US IT firm CSC sues TCS for misappropriation of source code


US IT firm CSC sues TCS for misappropriation of source code&nbsp

New Delhi: US IT services company Computer Sciences Corp (CSC) has filed a lawsuit against Indian IT bellwether Tata Consultancy Services (TCS) for alleged misappropriation of CSC’s source code to build an insurance platform, following a 2 billion dollar deal from US insurer TransAmerica that TCS won last year. 

It is the second such case against TCS. In 2014, the Indian IT major was sued by US software firm Epic Systems for trade theft involving over 6,000 documents of its system development information. Initially, a court imposed a penalty of 940 million dollar against TCS, which later on another court halved it to 420 million dollar. Currently, TCS is appealing against this in a federal court, according to a report in the Economic Times.

In a lawsuit filed last week in Texas, seeking punitive damages, CSC said that TCS is improperly accessing its codes. “Our legal team is reviewing the allegations and will respond appropriately. TCS will strongly defend its position before the court. As this is a pending legal matter, TCS would not like to comment further at this time,” a TCS spokesperson said in response to a detailed questionnaire sent by ET. 

After the merger with HP Enterprise services, CSC is now DXC Technology. It had licensed Vantage and CyberLife, its insurance products to Money Services Inc (MSI) which is now owned by TransAmerica. The suit says that MSI was using the CSC software to administer and process TransAmerica’s insurance and annuity policies.
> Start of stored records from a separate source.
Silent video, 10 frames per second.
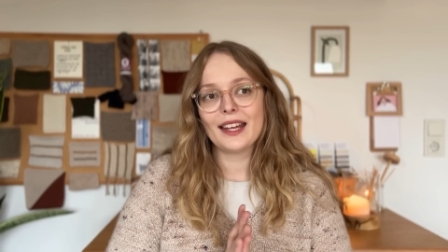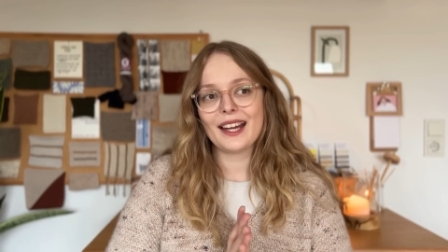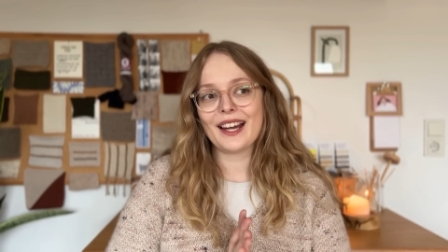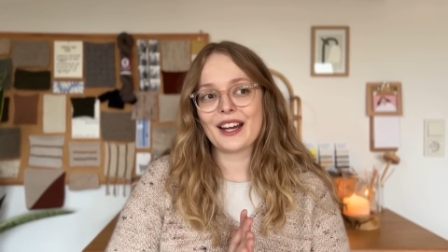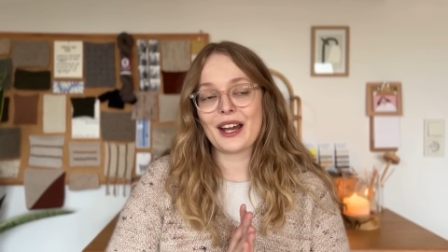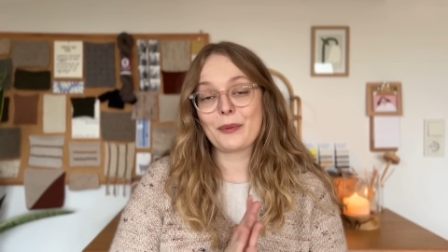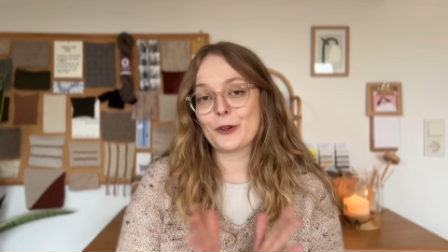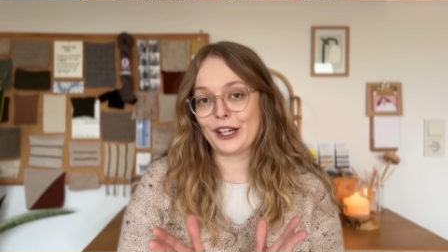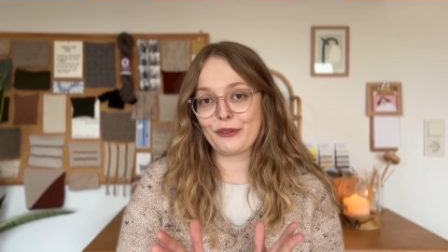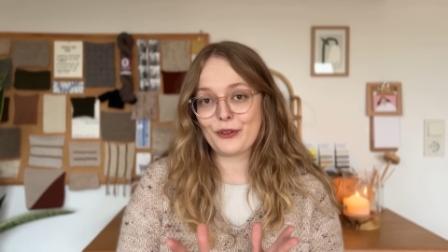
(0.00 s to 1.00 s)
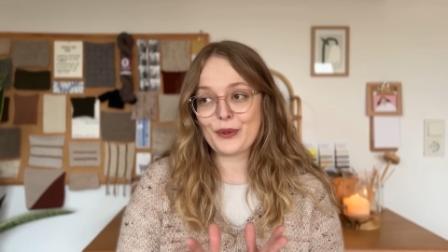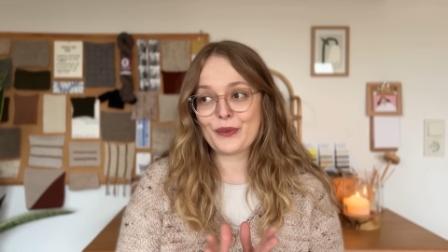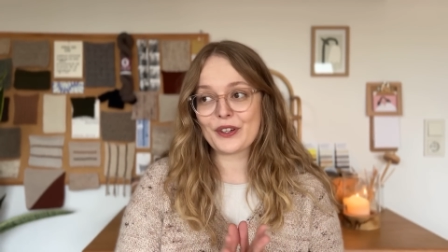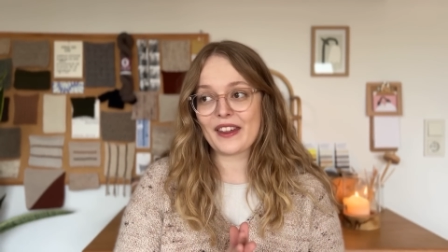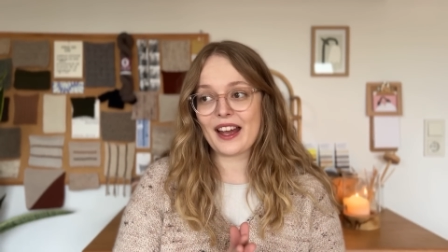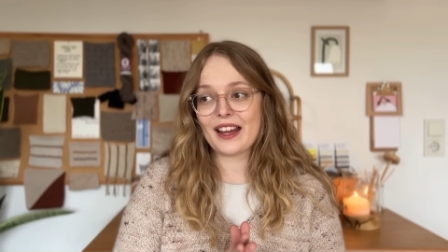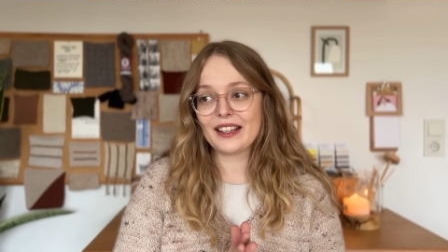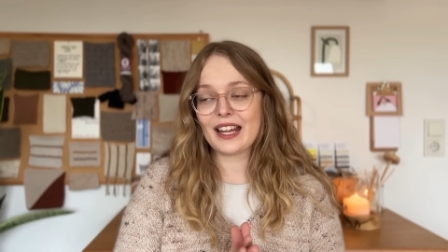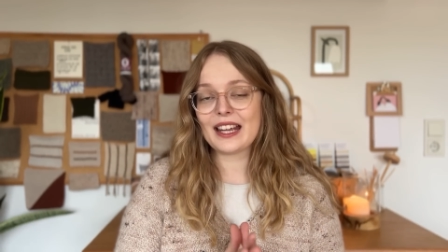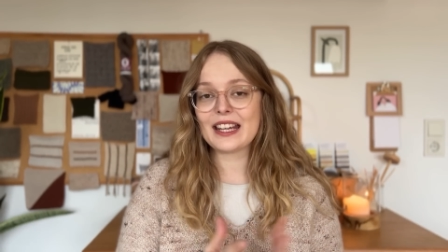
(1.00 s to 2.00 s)
I'm grateful for
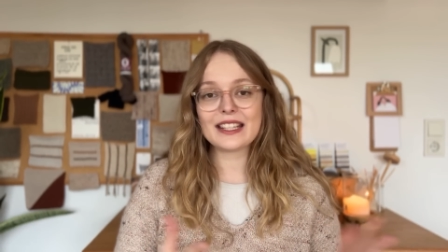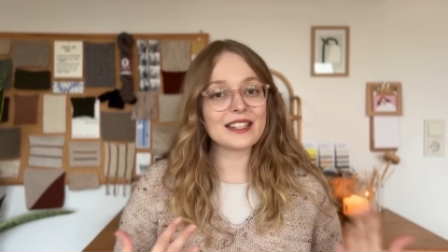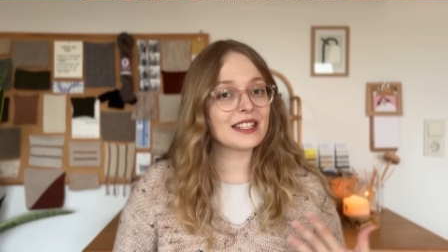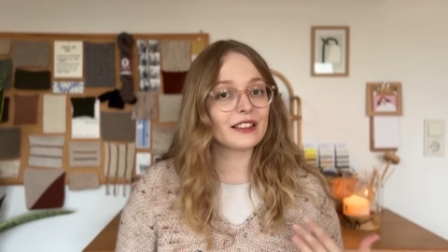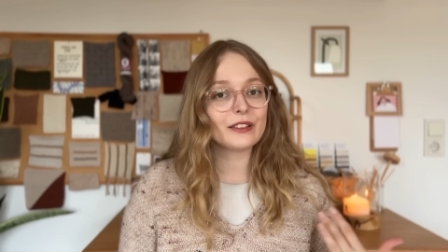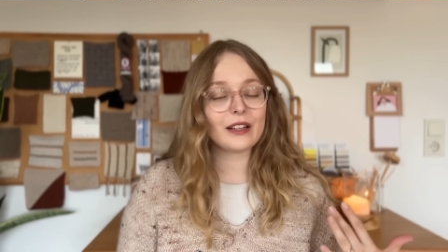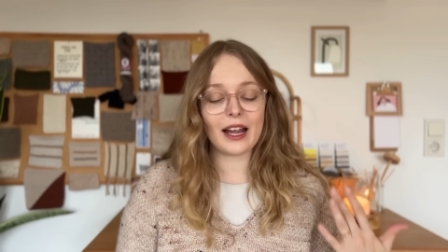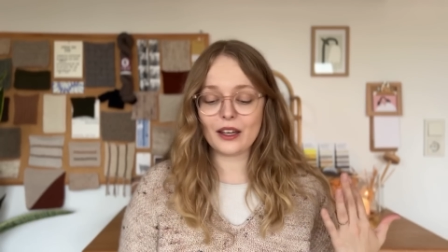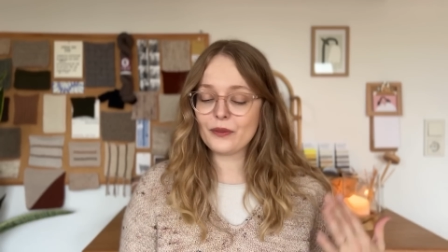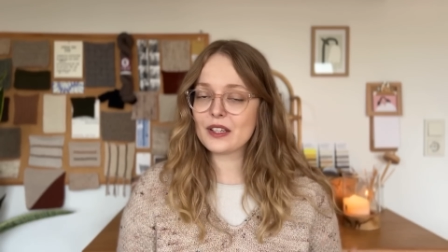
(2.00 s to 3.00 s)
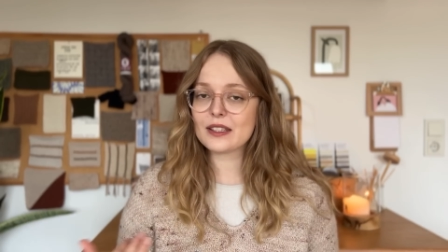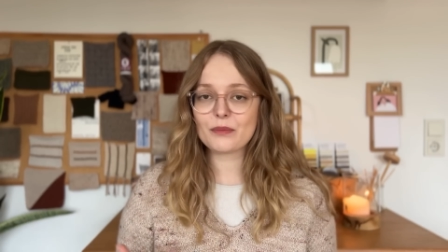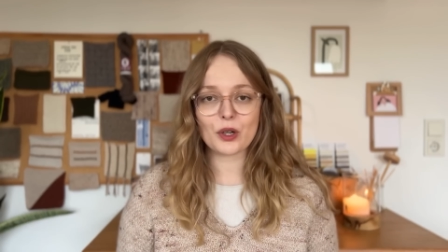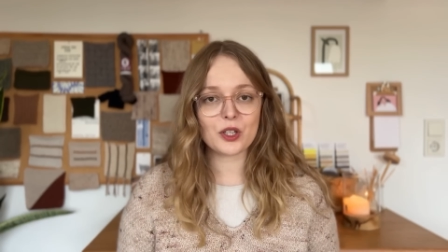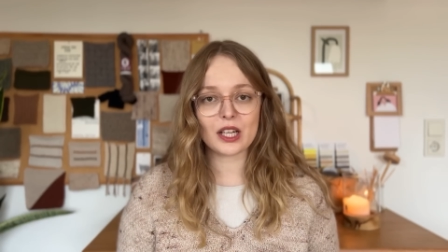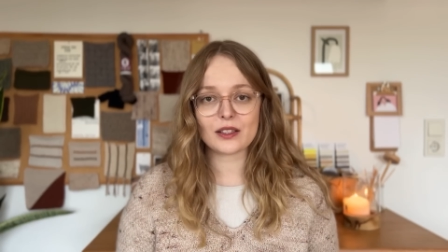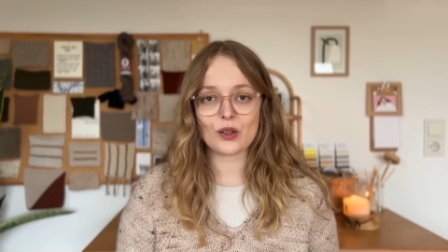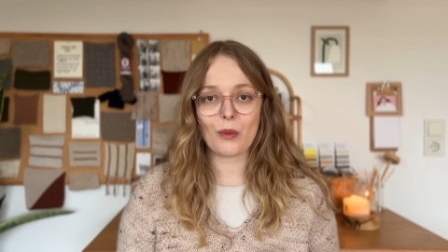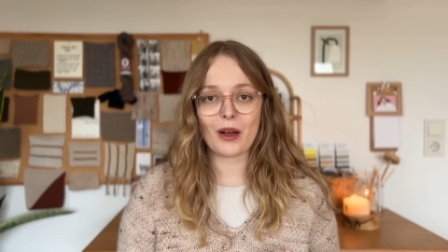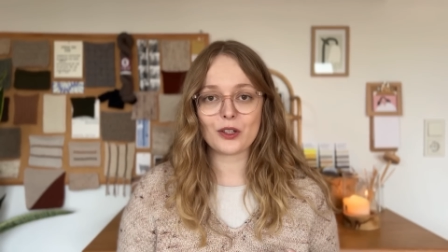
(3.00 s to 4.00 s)
that. Still, I love this project
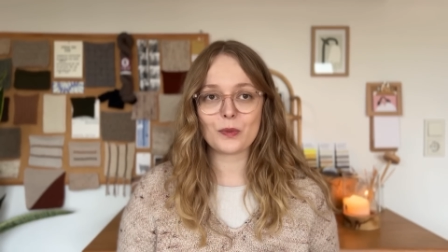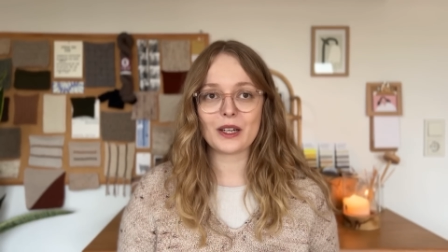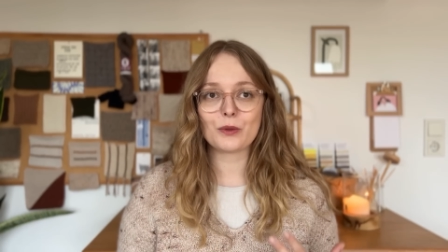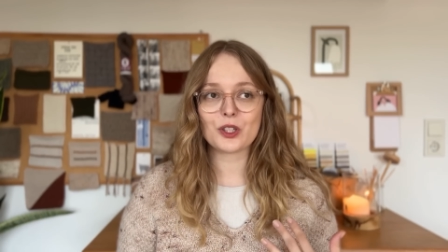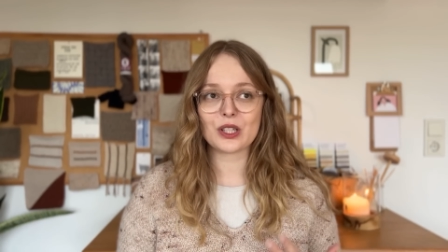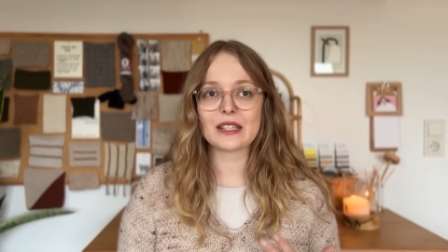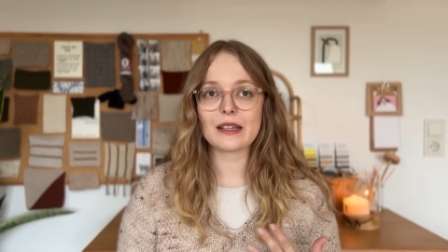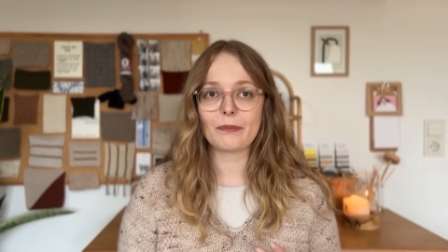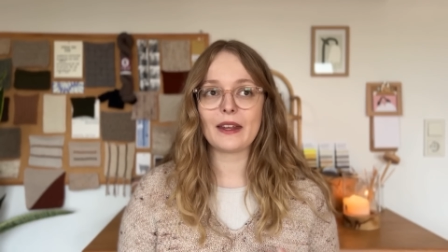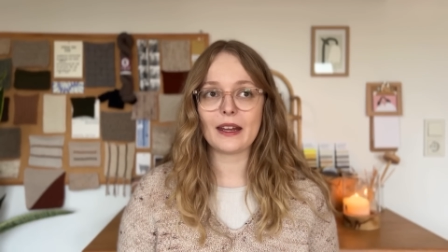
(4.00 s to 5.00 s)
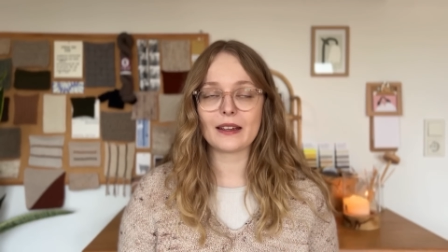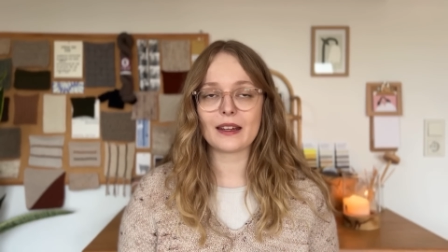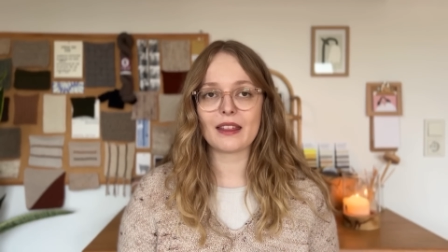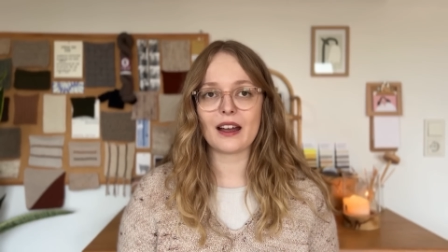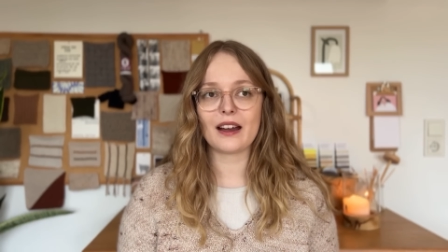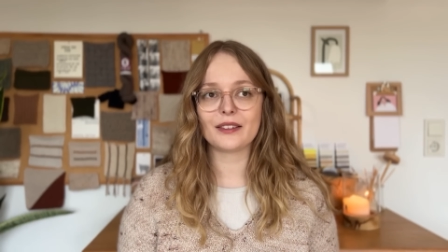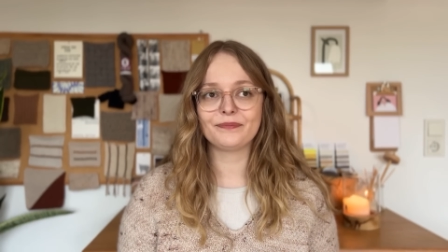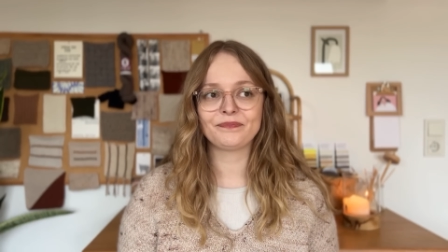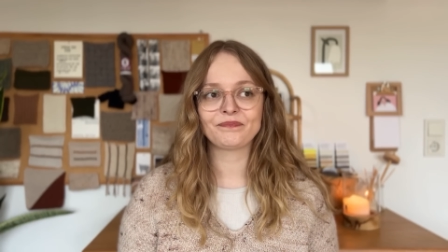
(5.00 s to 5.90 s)
so much, but it was just something that,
“TCS now employs not only thousands of people who know how to use CSC software, including Vantage and CyberLife but TCS also now employs former MSI employees with knowledge of —and access to —the CSC source code hosted on the MSI servers,” ET report quoted CSC as saying.

“TCS is using this access to and knowledge of the CSC source code, software documentation, and other proprietary and confidential CSC information to develop TCS’ BaNCS for the US,” it further added.

CSC alleges, “Later, a TCS employee copied and pasted the actual Vantage source code pertaining to this calculation, and resulting Vantage calculations, into an email and sent it to his TCS colleagues.”

DXC told the national publication that, “As it is our policy generally not to comment on pending litigation, we do not expect to have further comment as the litigation proceeds.”